Dr. Bliss: Well, and going back to what Gary said as well, I mean, there’s an economic case to be made there too for, you know, people get the training and they themselves can do better for themselves and their communities.
Nahid, the last word.
Dr. Bhadelia: I will take Jamie’s much – also hard question, but potentially easier than the first one – the second one that was posed. I think it requires a thinking – so I’m going to focus specifically on research-constrained areas that potentially don’t have this workforce, right, already. And give the example of vaccine manufacturing. To get a viable vaccine manufacturing, you need a healthy bio economy. You need a demand for the vaccine. It needs to be linked to the needs that are endemic in that area. They need expertise in multiple levels. So you mentioned, of course, regulatory, but everything from, you know, the quality control, the building of the plans, to the safety – the health and safety oversight. The health-care workers who will give it. You know, the communicators who will talk about it.
A lot of that comes from the initial investment, and the maintenance, and the demand, right? And there’s a lot of work. So what could we – what should be done?

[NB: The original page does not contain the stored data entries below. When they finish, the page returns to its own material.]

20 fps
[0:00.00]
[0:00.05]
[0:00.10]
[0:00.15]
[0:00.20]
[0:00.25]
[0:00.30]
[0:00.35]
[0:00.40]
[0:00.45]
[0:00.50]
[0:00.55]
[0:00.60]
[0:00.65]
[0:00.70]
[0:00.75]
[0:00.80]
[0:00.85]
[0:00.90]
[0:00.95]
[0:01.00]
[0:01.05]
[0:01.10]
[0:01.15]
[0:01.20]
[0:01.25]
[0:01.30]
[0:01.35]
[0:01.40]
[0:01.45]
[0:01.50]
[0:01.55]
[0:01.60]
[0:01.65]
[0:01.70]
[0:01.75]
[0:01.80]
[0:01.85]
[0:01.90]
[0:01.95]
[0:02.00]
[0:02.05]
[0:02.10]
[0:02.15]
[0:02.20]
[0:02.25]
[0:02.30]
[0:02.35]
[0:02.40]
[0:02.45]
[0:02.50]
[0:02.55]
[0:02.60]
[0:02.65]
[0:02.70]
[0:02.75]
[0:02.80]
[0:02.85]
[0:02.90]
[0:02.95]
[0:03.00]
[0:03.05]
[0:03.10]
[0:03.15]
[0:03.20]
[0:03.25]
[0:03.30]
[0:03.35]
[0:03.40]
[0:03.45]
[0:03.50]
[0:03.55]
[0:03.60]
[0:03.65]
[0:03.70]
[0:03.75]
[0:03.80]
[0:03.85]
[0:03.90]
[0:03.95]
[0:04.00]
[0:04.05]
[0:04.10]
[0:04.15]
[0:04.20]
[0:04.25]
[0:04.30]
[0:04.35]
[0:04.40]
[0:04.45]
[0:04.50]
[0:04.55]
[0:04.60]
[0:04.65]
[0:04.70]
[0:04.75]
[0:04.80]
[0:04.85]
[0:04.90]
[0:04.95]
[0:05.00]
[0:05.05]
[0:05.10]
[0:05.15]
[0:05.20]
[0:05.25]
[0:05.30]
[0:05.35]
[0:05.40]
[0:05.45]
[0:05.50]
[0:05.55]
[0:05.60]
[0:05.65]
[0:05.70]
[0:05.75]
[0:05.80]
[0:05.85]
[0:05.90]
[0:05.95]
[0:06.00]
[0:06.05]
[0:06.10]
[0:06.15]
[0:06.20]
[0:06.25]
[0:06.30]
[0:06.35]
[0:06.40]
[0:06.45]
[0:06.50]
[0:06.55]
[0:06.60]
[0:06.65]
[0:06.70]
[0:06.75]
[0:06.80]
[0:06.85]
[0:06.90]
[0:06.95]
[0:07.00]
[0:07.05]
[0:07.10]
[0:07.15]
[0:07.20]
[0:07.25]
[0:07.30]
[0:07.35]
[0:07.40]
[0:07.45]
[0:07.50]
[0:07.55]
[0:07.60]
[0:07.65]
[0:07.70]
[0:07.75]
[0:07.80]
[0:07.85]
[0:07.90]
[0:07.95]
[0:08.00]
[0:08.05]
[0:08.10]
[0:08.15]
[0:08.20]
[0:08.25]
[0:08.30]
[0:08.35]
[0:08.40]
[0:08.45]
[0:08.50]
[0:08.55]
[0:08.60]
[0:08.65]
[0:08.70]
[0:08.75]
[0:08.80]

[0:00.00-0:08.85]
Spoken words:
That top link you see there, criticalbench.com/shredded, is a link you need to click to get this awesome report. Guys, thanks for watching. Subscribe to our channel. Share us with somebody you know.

I think there’s been one-off – you know, many, many wonderful investments in training, you know, regulatory pathways for manufacturers, for example. But to maintain that, to keep that as – now, I’m stepping out of my government role for a second and putting on my physician global health role for a second. You know, been part of so many training programs over my life about where you have skills that are important. But if there’s no jobs and there’s no continuing exercising of those skills, right, who’s going to come to your training program and who’s going to, you know, come to it not knowing that there’s a job after it?
So I think it’s both investment in the training, it’s finding those people, training them, maintaining those trainings. But also sustaining that healthy bioeconomy, so there’s something somewhere for those folks to be.
Dr. Bliss: Thank you.
Well, I want to thank each of you for joining the discussion today, and for really shedding light on the challenges associated with the development of therapies for COVID over the past three years in the current outbreak, but also the lessons and opportunities that we can apply to future pandemic preparedness activities.
This report that we’ve been talking about and the working group were part of the CSIS Commission on Strengthening America’s Health Security, which has been in operation since about 2018, I think. I’m particularly grateful to Michaela Simoneau and Humzah Khan from the CSIS Global Health Policy Center, and the commission’s secretariat for their efforts on behalf of the working group, the final report, and the video series. Many long edits and reviews and continued reviews. And really appreciate their effort and support.
The commission will be winding down its work – its current phase of work over the next few months. But we do anticipate launching a bipartisan alliance on global health security in the first part of 2023. And as that work on pandemic preparedness and response, along with HIV/AIDS and routine immunizations within global health security approaches takes shape, I hope you will continue to look for additional analysis and discussion about the place of therapies in the response to this pandemic, and future ones as well.
So thank you all for being here today. We are adjourned.